| gdy uczy cię samoobrony/wspólny trening |
good morning!
pomysł: @Yoaimiru
*rzuca rozdział i ucieka przed wściekłymi czytelnikami*
został on przeze mnie jedynie delikatnie zmodyfikowany by być bardziej uniwersalnym; stąd slash w tytule. to co, lecimy! oh, no i jest bardziej krótszy niż dłuższy...
ps. jaki kolejny rozdział chcecie? piszcie!
"Bo każda chwila spędzona z tobą uszczęśliwia mnie."
- Skipper -
Cała sprawa wspólnych ćwiczeń nie wypłynęłaby, gdyby nie twoja rozmowa z jedną ze współpracownic, która opisywała swój urlop. To w jak aktywny sposób spędziła czas uświadomiło ci, że nie miałabyś siły, kondycji ani energii na zrobienie nawet połowy rzeczy na przestrzeni krótkiego weekendu, jakich dokonała ona. Dotarło do ciebie, że o ile na starzenie się nie miałaś już wpływu i czas zabiera co jego, tak na kondycję już tak, a tą od czasów młodości znacząco zaniedbałaś. Postanowiłaś więc poprawić swoją sprawność fizyczną.
Początkowo nieśmiało zaglądałaś do pustej siłowni, jedynie wtedy, gdy byłaś pewna, że nikt cię nie przyłapie. Z czasem jednak przesiadywałaś tam coraz więcej czasu, aż w końcu nakrył cię oddział specjalny na czele z twoim ukochanym. Musiałaś więc zachować zimną krew, by nie wyjść na podejrzaną. No dobra, nie chciałaś pokazać, że ci wstyd. Dlatego też, gdy zostałaś spytana, co tu robisz, odrzekłaś ze stoickim spokojem.
— Chcę nauczyć się walczyć. Wiecie, podstawowe ruchy z samoobrony. — Wyprostowałaś się z godnością.

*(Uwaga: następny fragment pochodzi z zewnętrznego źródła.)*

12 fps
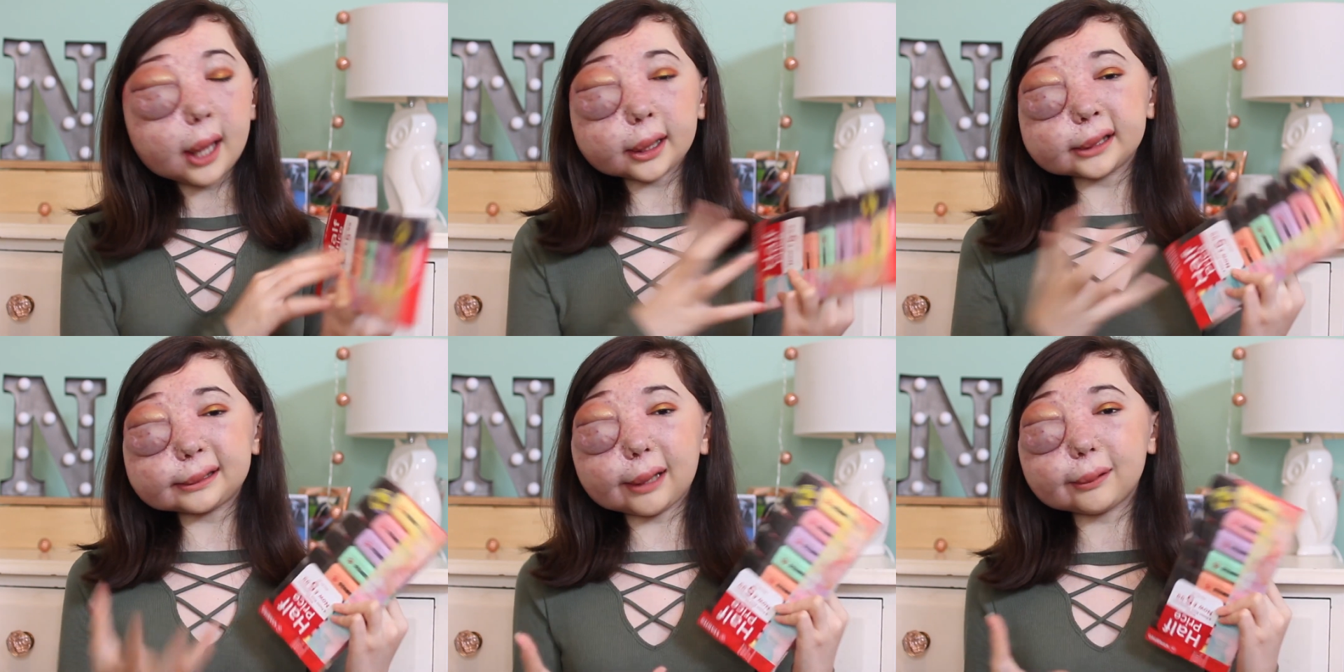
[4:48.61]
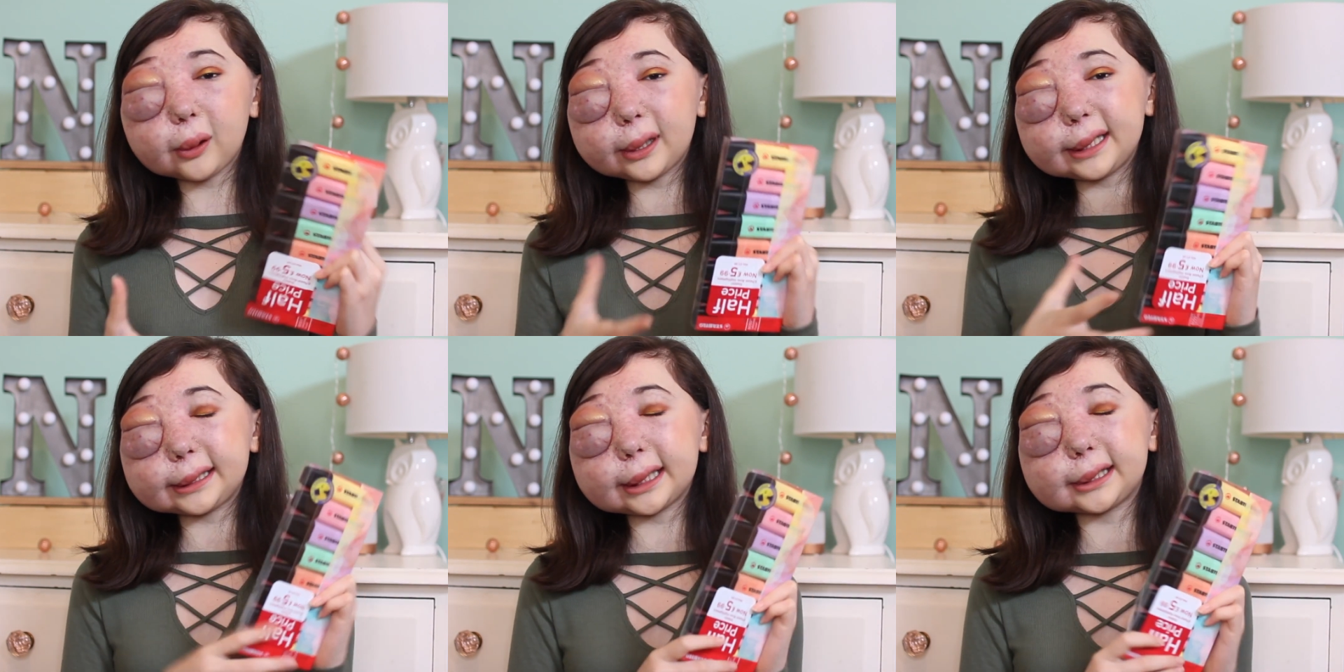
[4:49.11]
because they're a lot
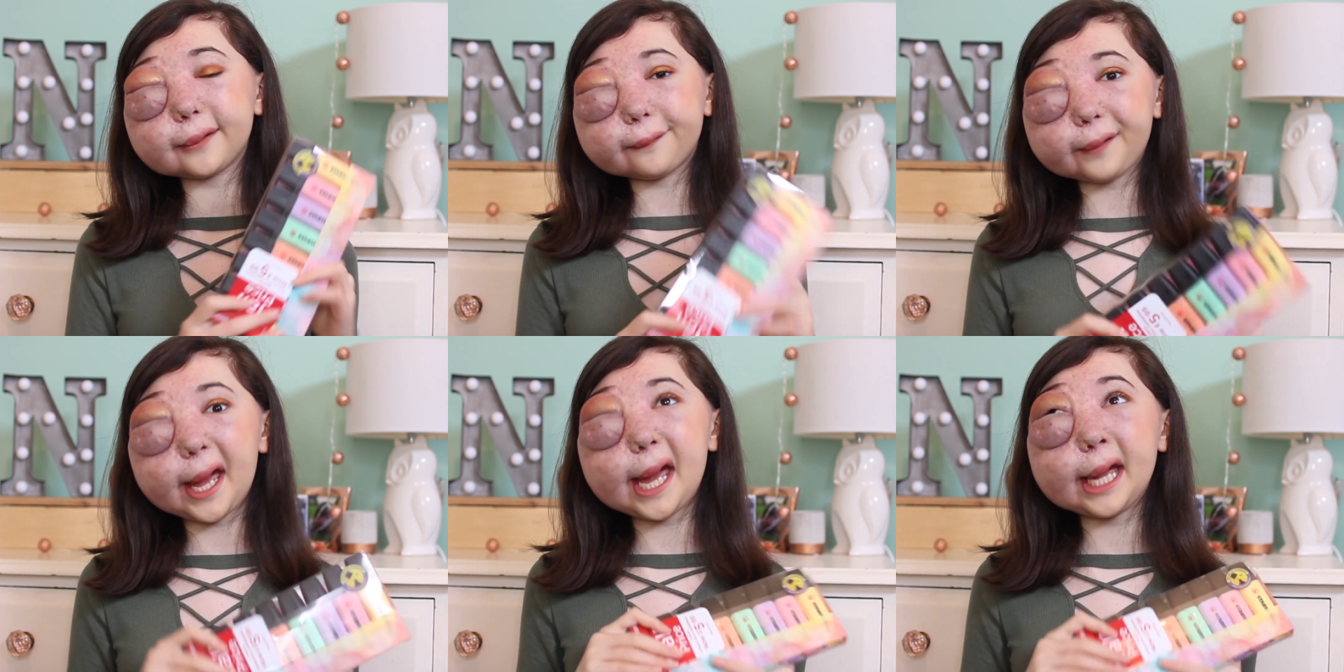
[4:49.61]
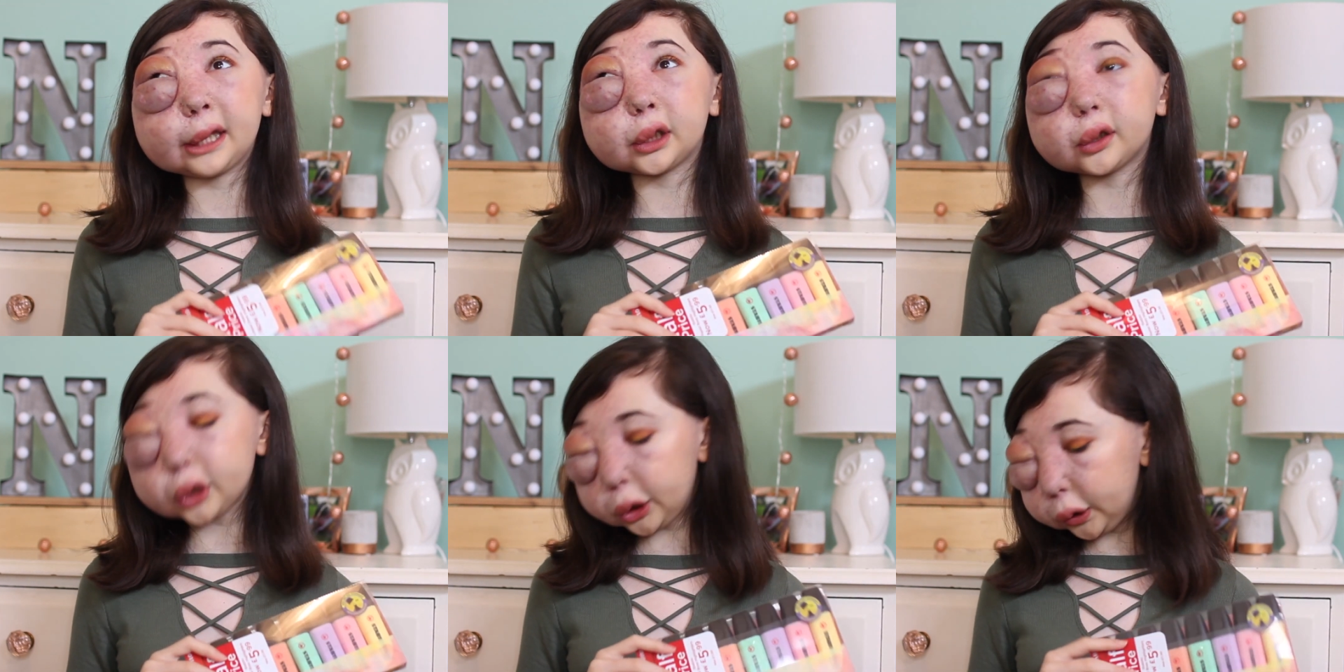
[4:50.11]
easier to fit
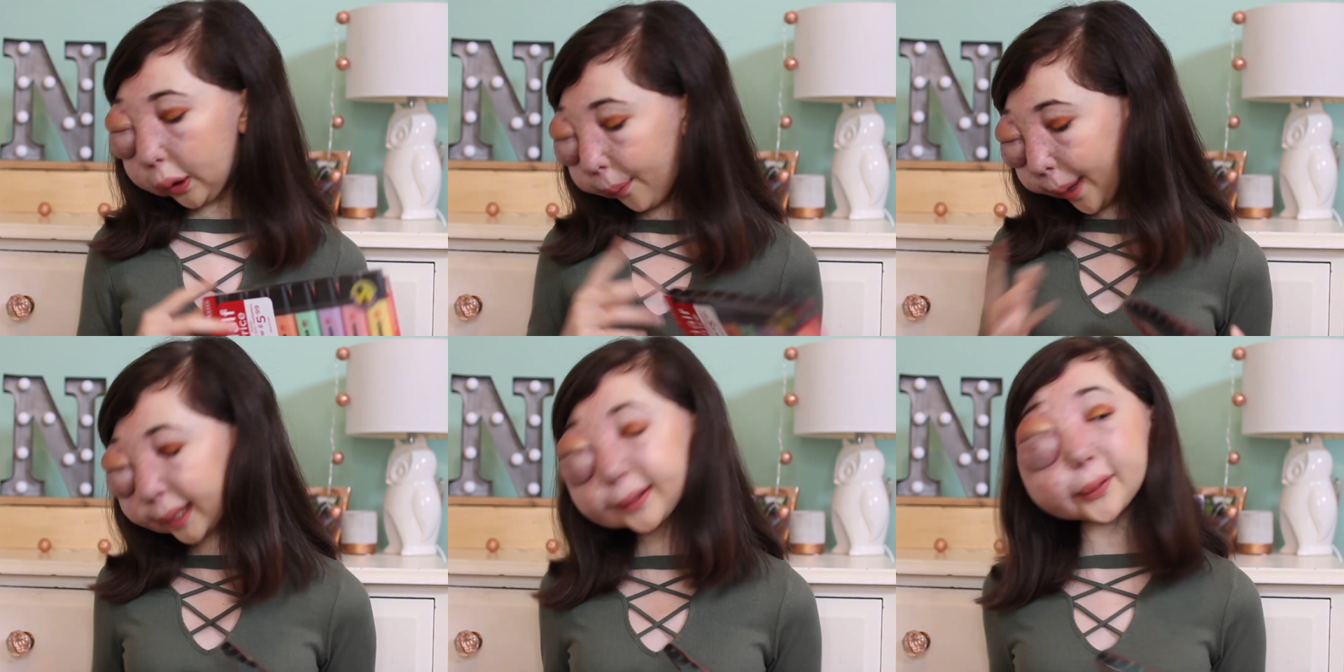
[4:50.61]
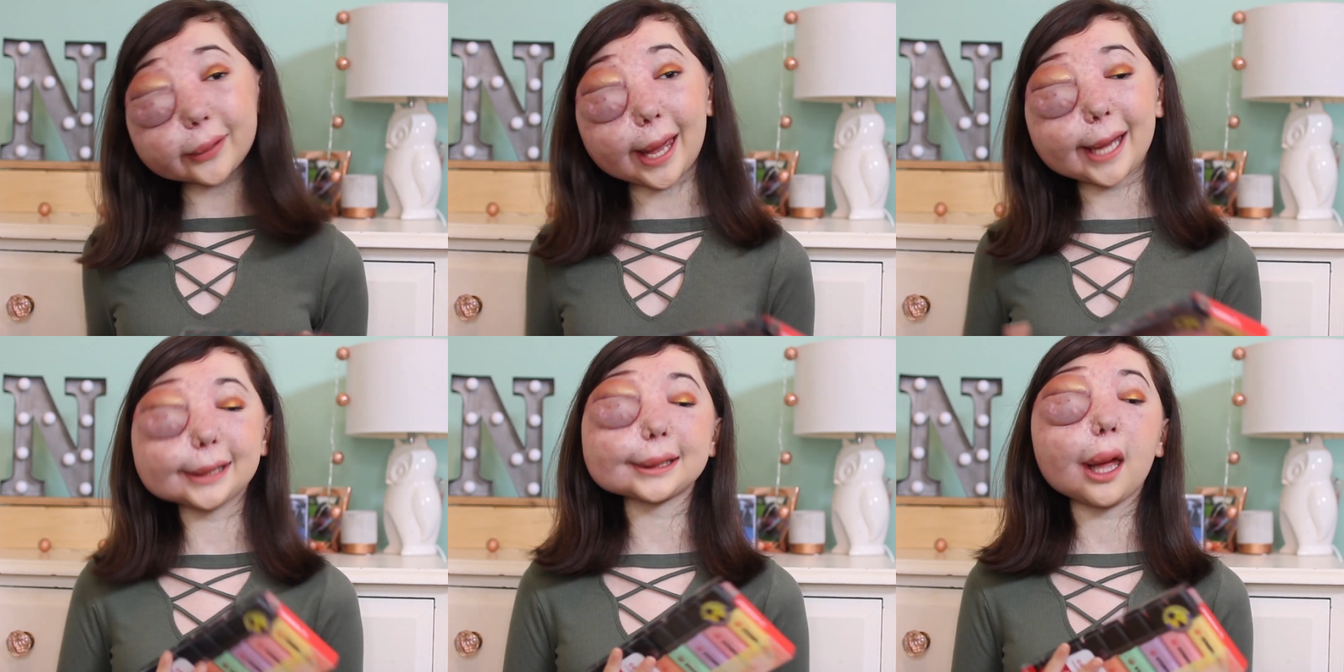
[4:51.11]
into your pencil
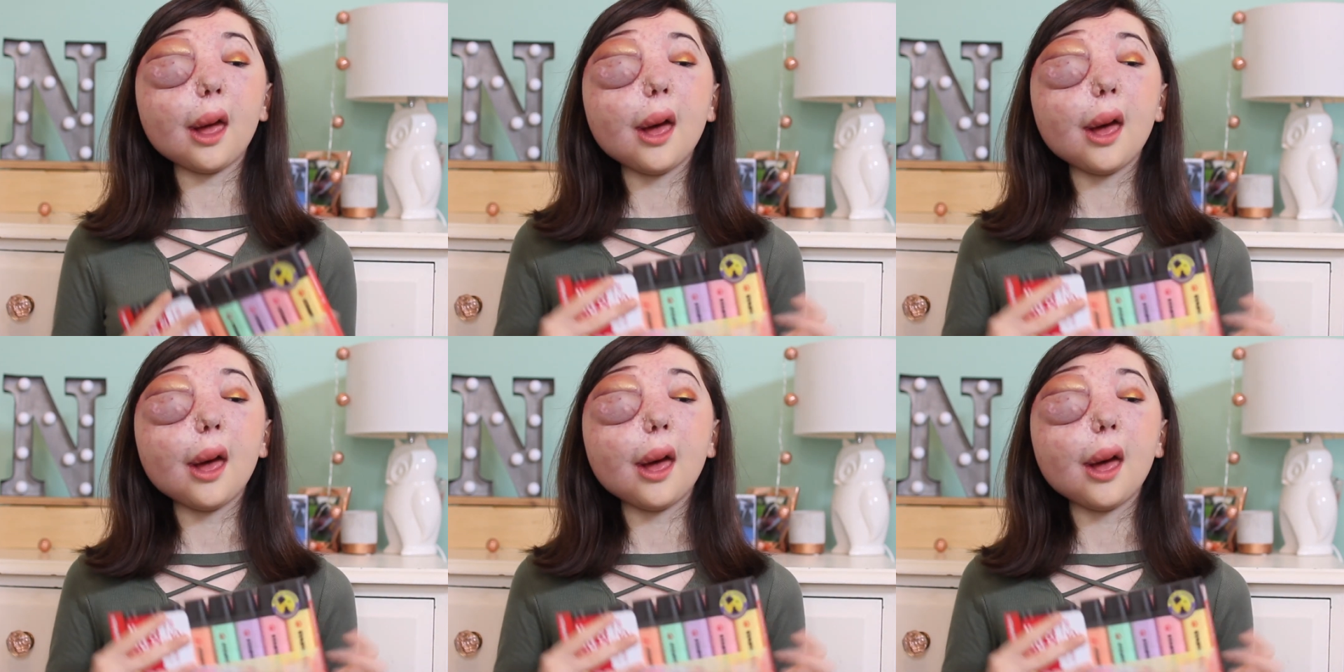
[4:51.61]
case,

— Ale po co się bronić, [Imię], lepiej po prostu również atakować! — Pewny głos Skippera działał ci na nerwy. Postanowiłaś jednak, że nie zirytujesz się. Wpadłaś natomiast na inny, znacznie ciekawszy pomysł...
***
— [Imię]! Wyprostuj się! — Westchnęłaś i spięłaś obolałe łopatki. Niestety, w twoim umyśle nie znajdowała się nawet iskra nadziei. Jakkolwiek zręcznych ruchów nie robiłaś, jakkolwiek precyzyjnych ciosów nie wymierzyłaś, nie byłaś w stanie pokonać Skippera. Ba, nawet go zmylić lub wyprowadzić z czujnej równowagi.
Wasz sparing przebiegał głównie w milczeniu, jednak co jakiś czas przerywało je westchnięcie któregoś z członków oddziału (jak miło im było, że to w końcu nie oni musieli się męczyć z szefem na treningu!) lub krótkie uwagi granatowookiego, które ku twojemu jeszcze większemu zirytowaniu, były najczęściej trafne. Jednak to i tak nie wyprowadziło cię z uwagi najbardziej. W pewnym momencie czułaś, że dostajesz ogromne fory ze strony swojego partnera. A mimo to... i tak nic ci to nie dało! Nawet minimalnie większej przewagi, albo chociaż wyrównania poziomu!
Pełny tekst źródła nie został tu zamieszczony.